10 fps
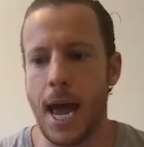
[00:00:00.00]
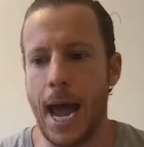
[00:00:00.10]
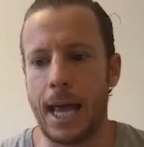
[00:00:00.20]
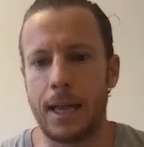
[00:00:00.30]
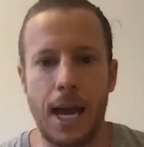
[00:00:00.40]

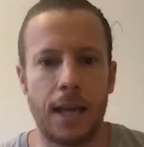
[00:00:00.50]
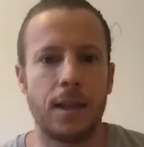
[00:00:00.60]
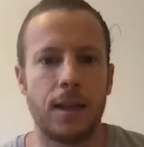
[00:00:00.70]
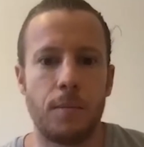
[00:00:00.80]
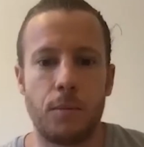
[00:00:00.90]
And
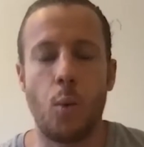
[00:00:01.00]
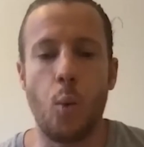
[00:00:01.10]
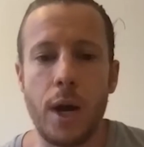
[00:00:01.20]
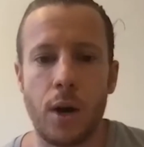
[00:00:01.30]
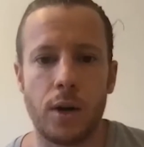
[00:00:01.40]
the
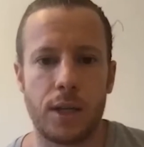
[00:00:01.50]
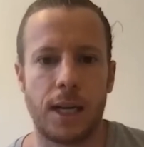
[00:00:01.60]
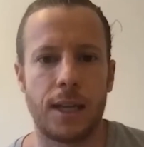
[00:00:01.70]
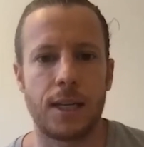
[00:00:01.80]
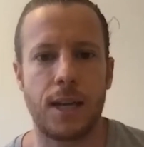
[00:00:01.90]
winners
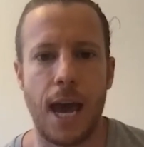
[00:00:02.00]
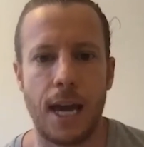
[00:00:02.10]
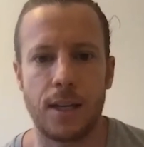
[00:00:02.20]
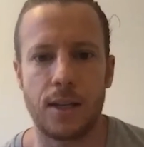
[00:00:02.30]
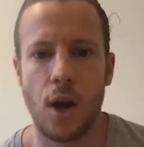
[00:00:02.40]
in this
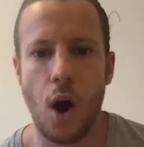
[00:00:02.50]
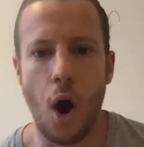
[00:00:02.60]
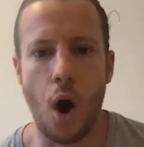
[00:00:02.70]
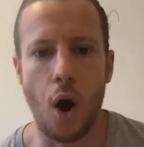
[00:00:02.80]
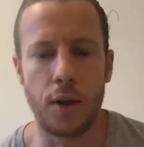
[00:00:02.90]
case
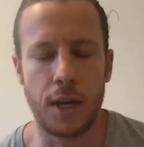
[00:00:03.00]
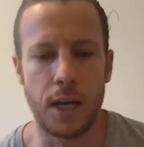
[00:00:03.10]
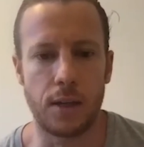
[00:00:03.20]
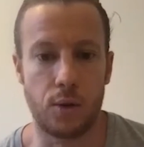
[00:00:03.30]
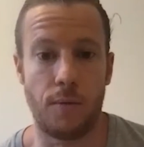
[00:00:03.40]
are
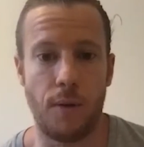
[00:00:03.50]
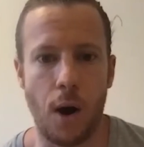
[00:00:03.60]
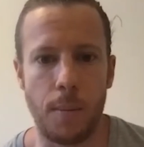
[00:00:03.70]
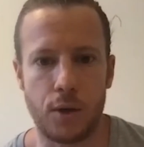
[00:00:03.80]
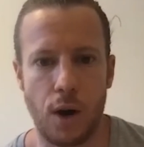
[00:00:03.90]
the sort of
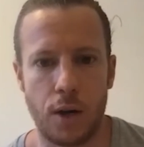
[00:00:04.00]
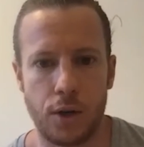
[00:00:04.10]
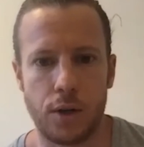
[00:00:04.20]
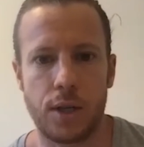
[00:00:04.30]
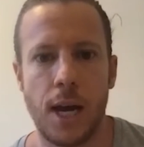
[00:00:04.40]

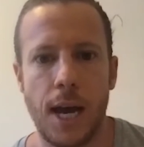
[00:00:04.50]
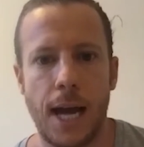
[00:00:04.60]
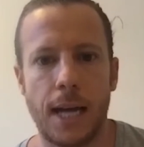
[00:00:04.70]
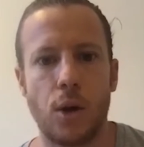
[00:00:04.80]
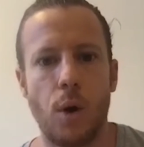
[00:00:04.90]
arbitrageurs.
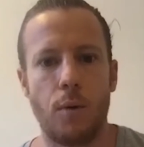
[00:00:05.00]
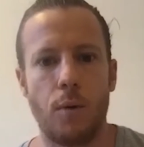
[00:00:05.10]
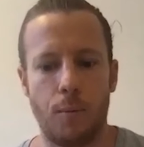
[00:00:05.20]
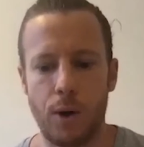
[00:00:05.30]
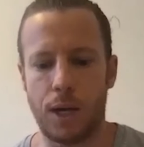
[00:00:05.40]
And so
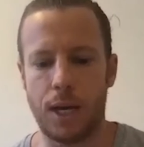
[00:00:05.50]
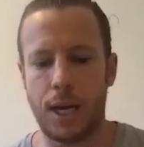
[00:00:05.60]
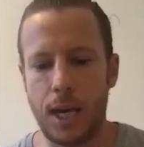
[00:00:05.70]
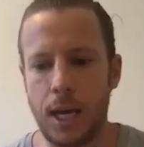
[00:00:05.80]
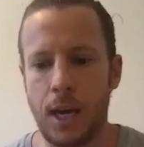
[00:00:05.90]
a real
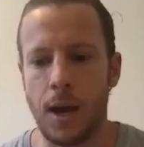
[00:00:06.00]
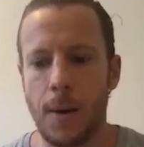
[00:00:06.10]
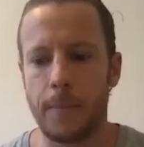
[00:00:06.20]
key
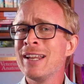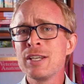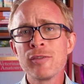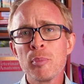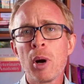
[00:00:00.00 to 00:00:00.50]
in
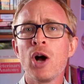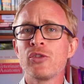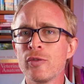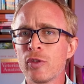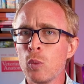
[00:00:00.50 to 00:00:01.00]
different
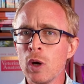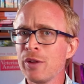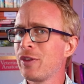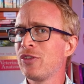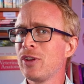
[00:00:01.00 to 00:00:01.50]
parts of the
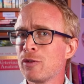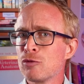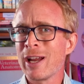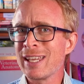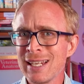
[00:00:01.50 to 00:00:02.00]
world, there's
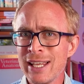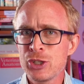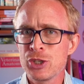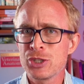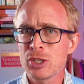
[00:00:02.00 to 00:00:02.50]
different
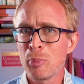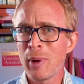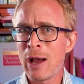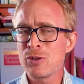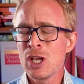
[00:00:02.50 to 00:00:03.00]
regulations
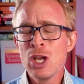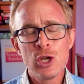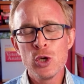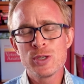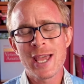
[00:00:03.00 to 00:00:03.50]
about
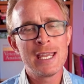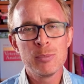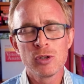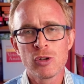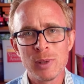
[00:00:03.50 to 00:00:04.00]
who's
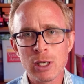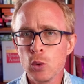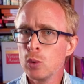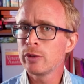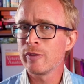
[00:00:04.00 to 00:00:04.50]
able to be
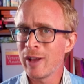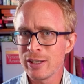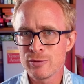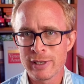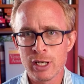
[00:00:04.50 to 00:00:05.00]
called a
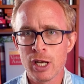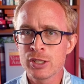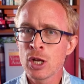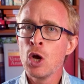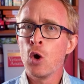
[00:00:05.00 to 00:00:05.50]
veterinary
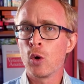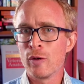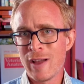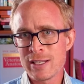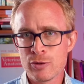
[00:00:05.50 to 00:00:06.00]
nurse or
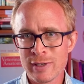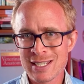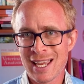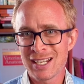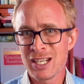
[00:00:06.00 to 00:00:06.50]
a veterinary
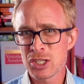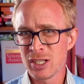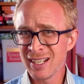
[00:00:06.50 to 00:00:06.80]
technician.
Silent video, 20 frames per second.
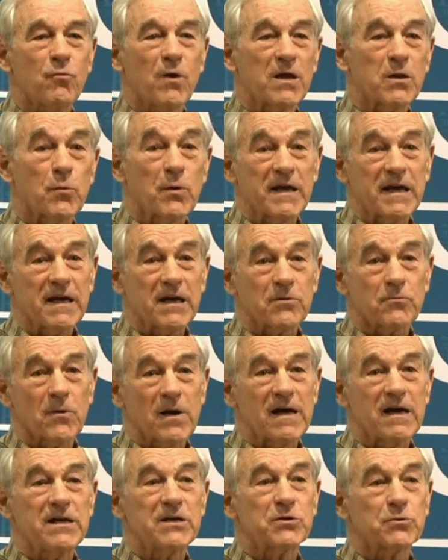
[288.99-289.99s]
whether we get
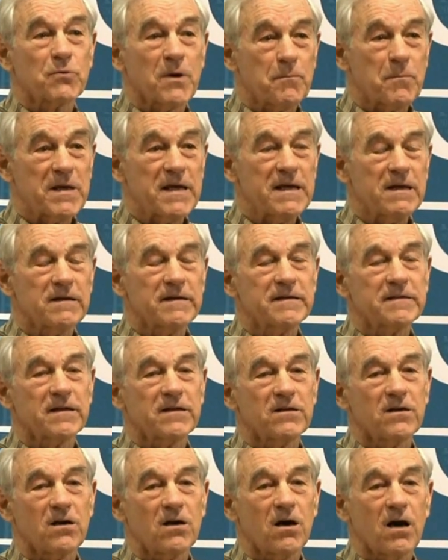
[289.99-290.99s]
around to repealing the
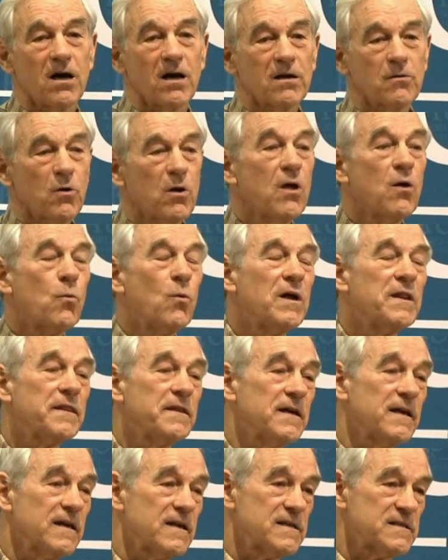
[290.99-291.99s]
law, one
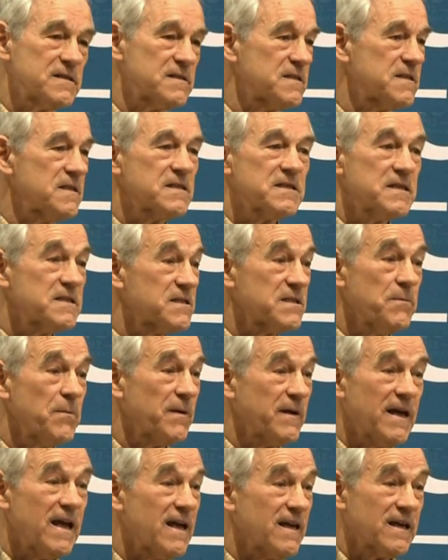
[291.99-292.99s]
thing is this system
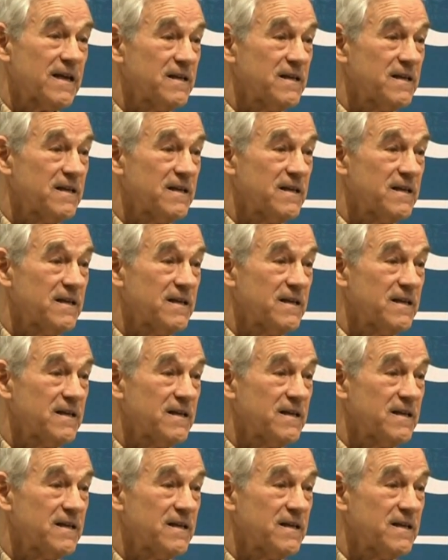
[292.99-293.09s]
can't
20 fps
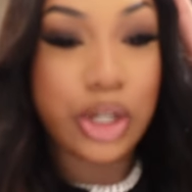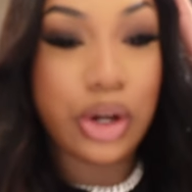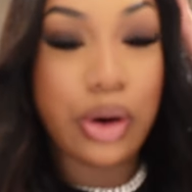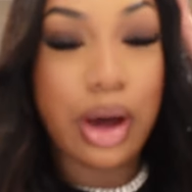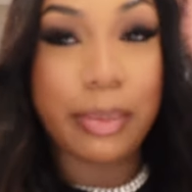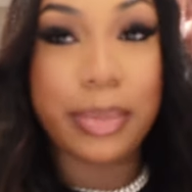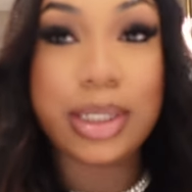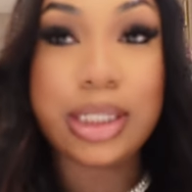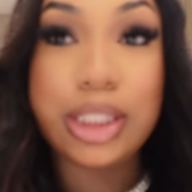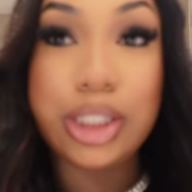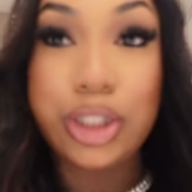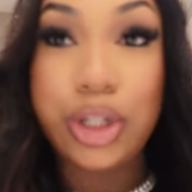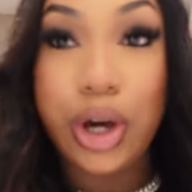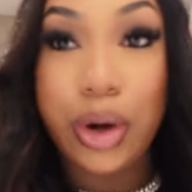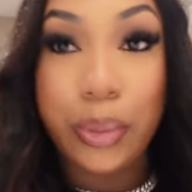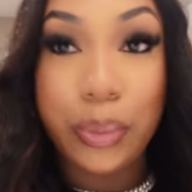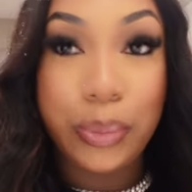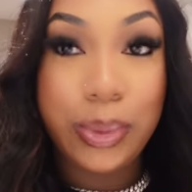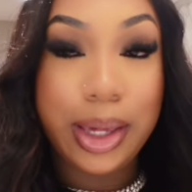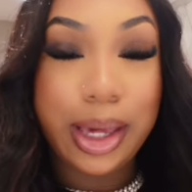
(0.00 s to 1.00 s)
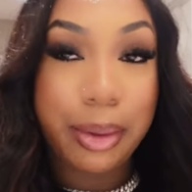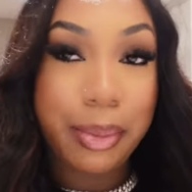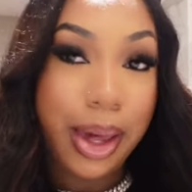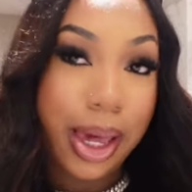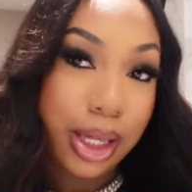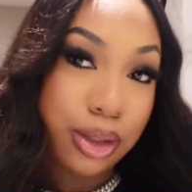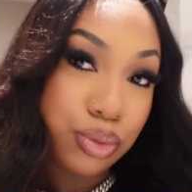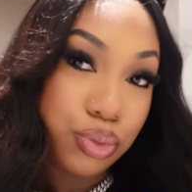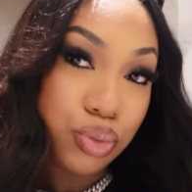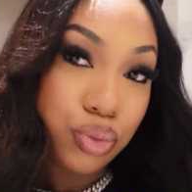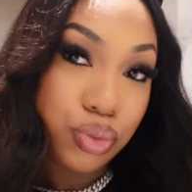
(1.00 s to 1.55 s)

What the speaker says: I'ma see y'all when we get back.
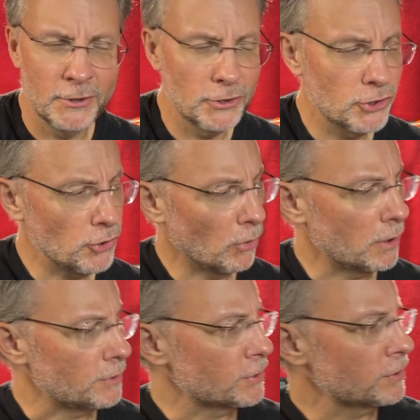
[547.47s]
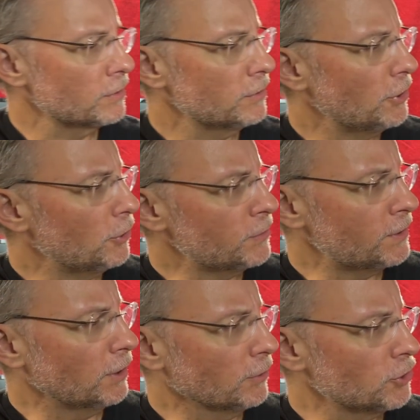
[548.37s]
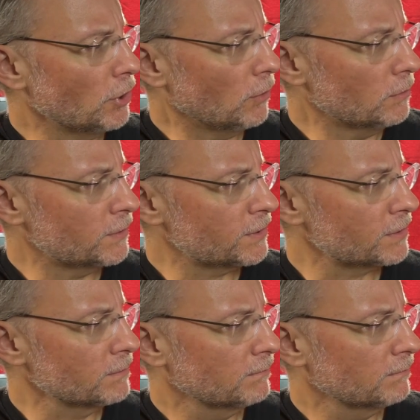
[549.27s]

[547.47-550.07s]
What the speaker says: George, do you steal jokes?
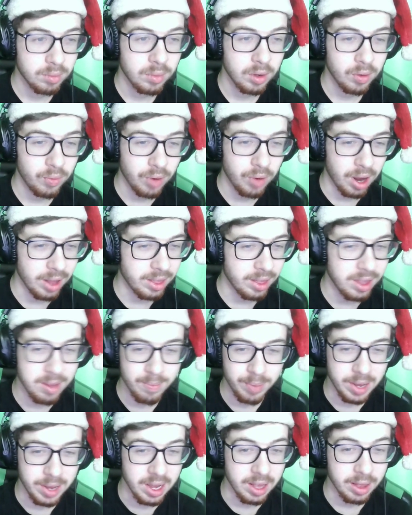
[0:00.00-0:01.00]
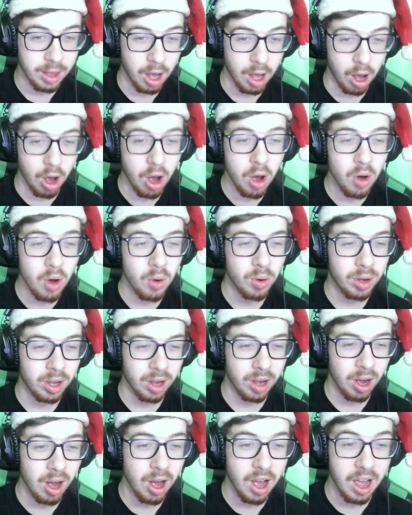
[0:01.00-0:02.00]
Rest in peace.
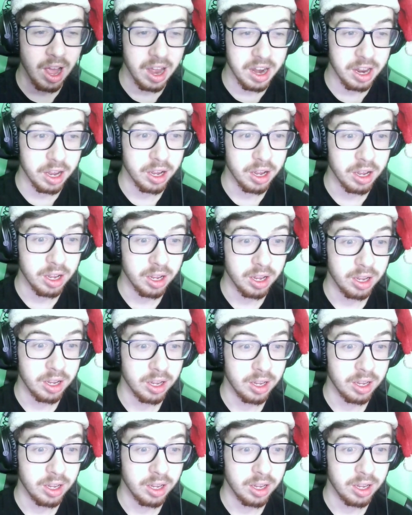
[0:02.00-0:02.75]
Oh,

Task objective: Return a copy of every line in the records that includes the string "says".

Completed task:
What the speaker says: I'ma see y'all when we get back.
What the speaker says: George, do you steal jokes?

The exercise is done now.